MANCHESTER — Each February, during American Heart Month, the American Heart Association and the nation come together to ignite a wave of red from coast to coast.

From landmarks to neighborhoods to online communities; this annual groundswell unites millions of people for a common goal: the eradication of heart disease and stroke.

While 80 percent of cardiovascular diseases can be prevented through modest changes to diet and lifestyle, disparities in care for women’s heart and brain health continue to exist.

In addition, heart disease and stroke symptoms can present differently in women compared to men. Women also make up less than half of all clinical trial participants globally, with women of color only accounting for 3 percent.

Dr. Mark Creager, director of the Heart and Vascular Center at Dartmouth-Hitchcock, and a past president of the American Heart Association said: “To effectively impact the risk of heart disease in women, we must take action to increase awareness of its symptoms and signs, encourage heart healthy diets, exercise and cessation of cigarette smoking, and improve access to care, particularly in underserved communities. As women may respond differently than men to medications and other interventions, it is necessary for researchers to substantially increase the number of women in clinical trials, and particularly those from minority populations, to identify for them the most effective therapies to prevent and treat heart disease.”

Although heart attack warning signs can be different for everyone, knowing these signs can get you help faster.

• Chest discomfort. Most heart attacks involve discomfort in the center of the chest that lasts more than a few minutes, or that goes away and comes back. It can feel like uncomfortable pressure, squeezing, fullness or pain.

• Discomfort in other areas of the upper body. Symptoms can include pain or discomfort in one or both arms, the back, neck, jaw or stomach.

• Shortness of breath with or without chest discomfort.
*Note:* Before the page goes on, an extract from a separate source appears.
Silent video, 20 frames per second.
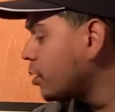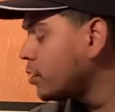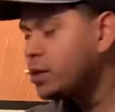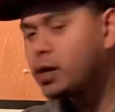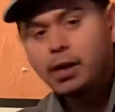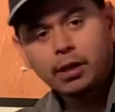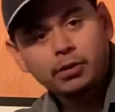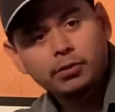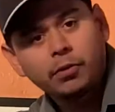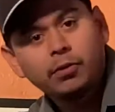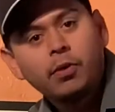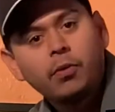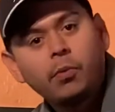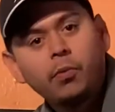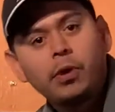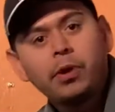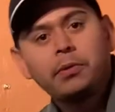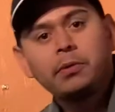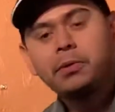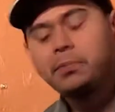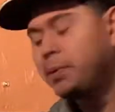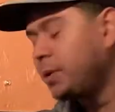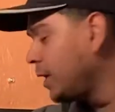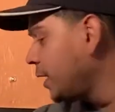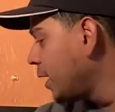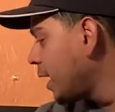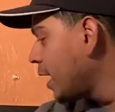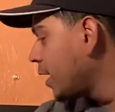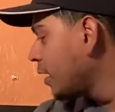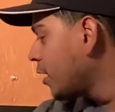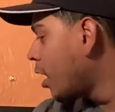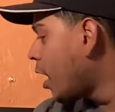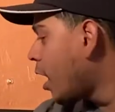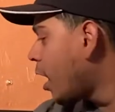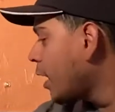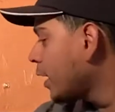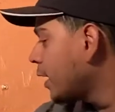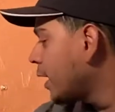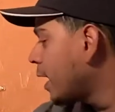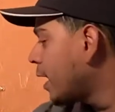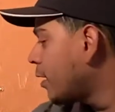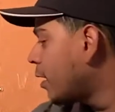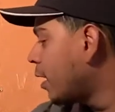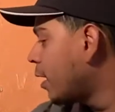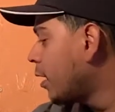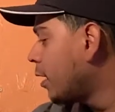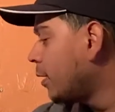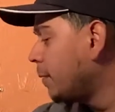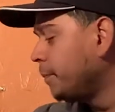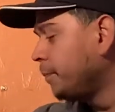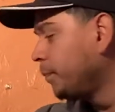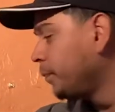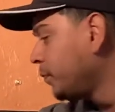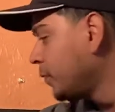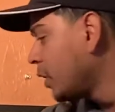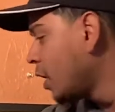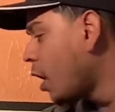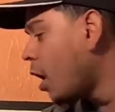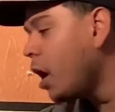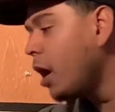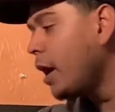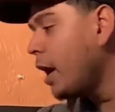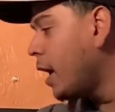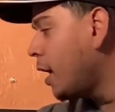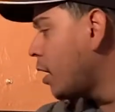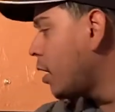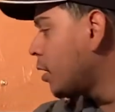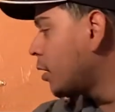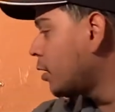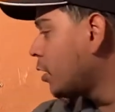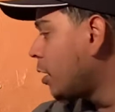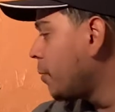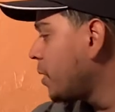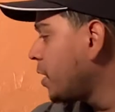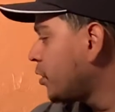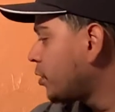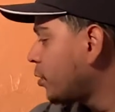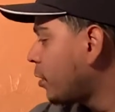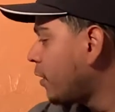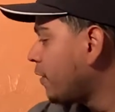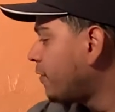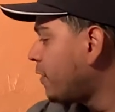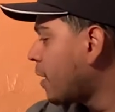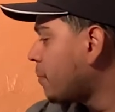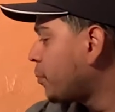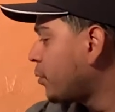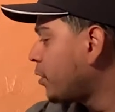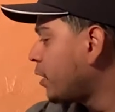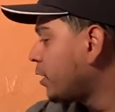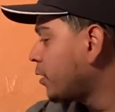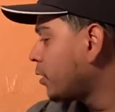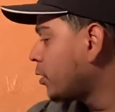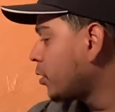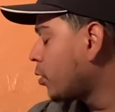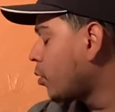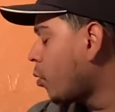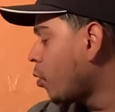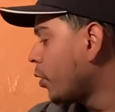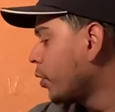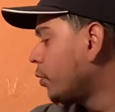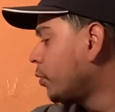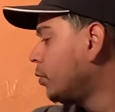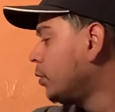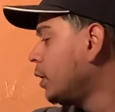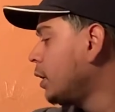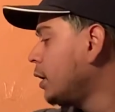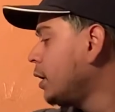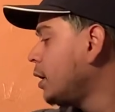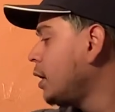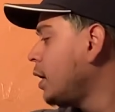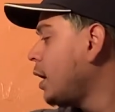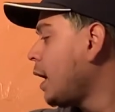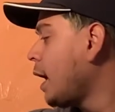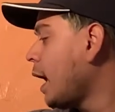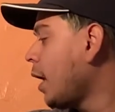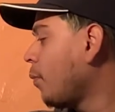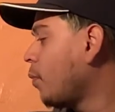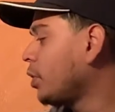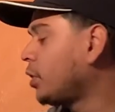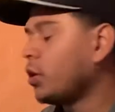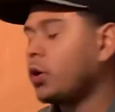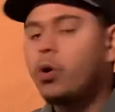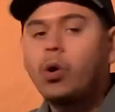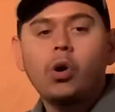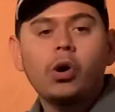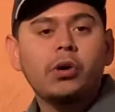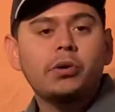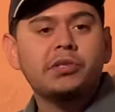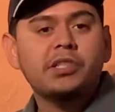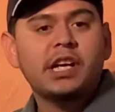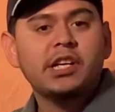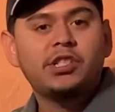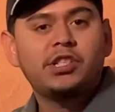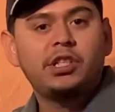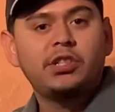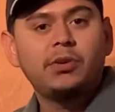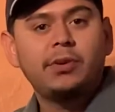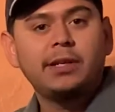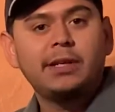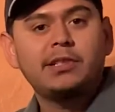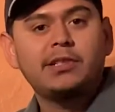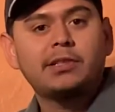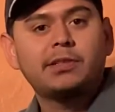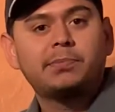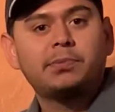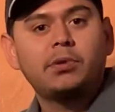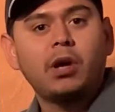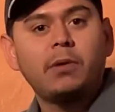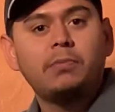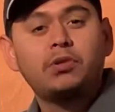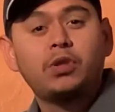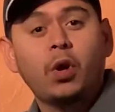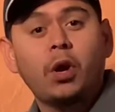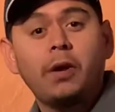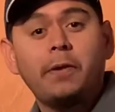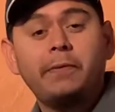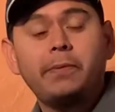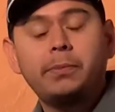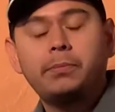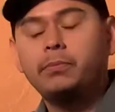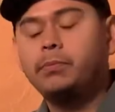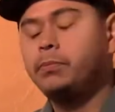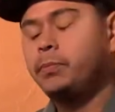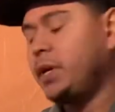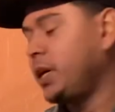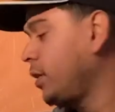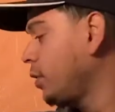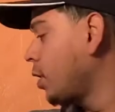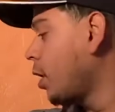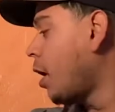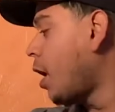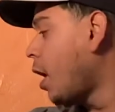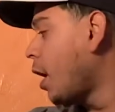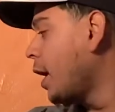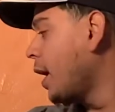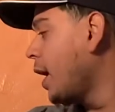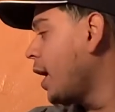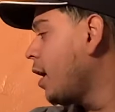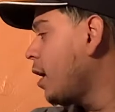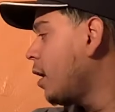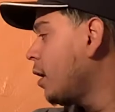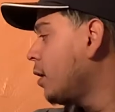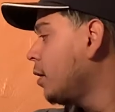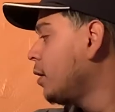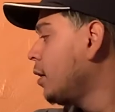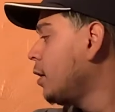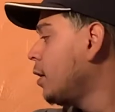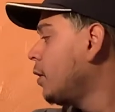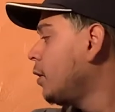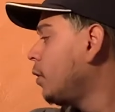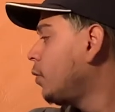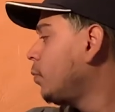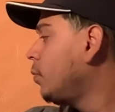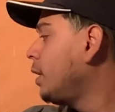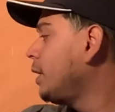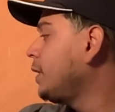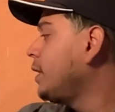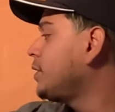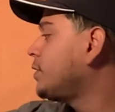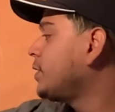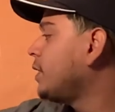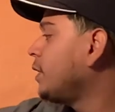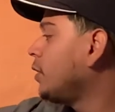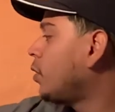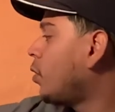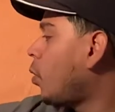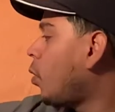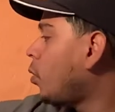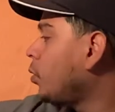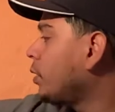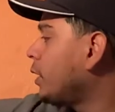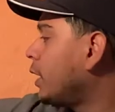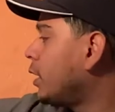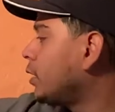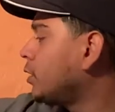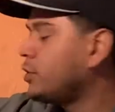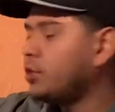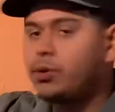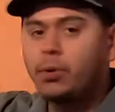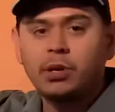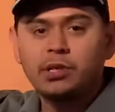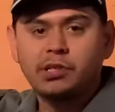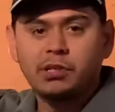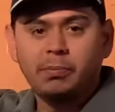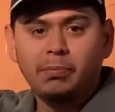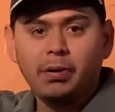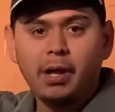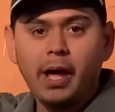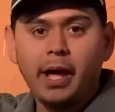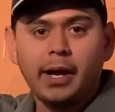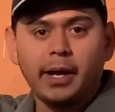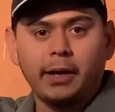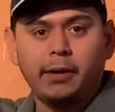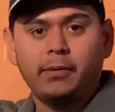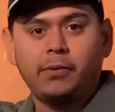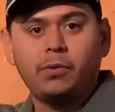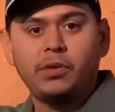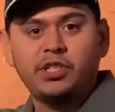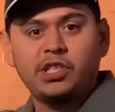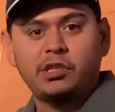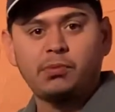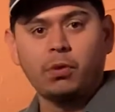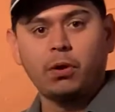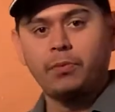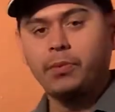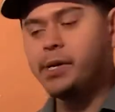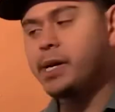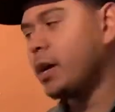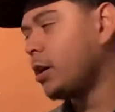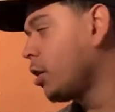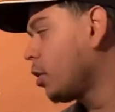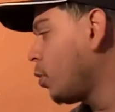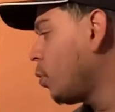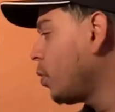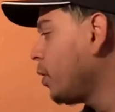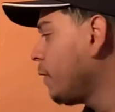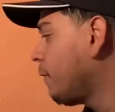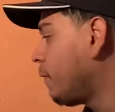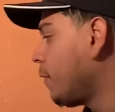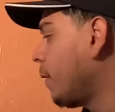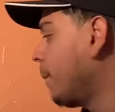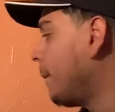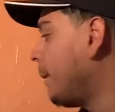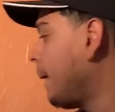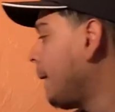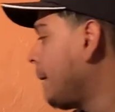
duct, we would be getting hot air coming through our evaporator coil, and what the coil is actually doing is absorbing the hot air, releasing cold air to our supply, which is where we get our cooling from.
• Other signs may include breaking out in a cold sweat, nausea or lightheadedness.

If you see a teen or adult suddenly collapse, initiate the two steps of oands-Only CPR. Call 911 and push hard and fast in the center of the chest to the beat of any tune that is 100 to 120 beats per minute. Immediate CPR can double or even triple a person's chance of survival.

Cardiovascular diseases continue to be a health threat in the United States.

To treat, beat and prevent heart disease and stroke, the American Heart Association recommends understanding family health history, knowing five key personal health numbers that help determine risk for heart disease and stroke: total cholesterol, HDL (good) cholesterol, blood pressure, blood sugar and body mass index; and making healthy behavior changes like moving more, eating smart and managing blood pressure.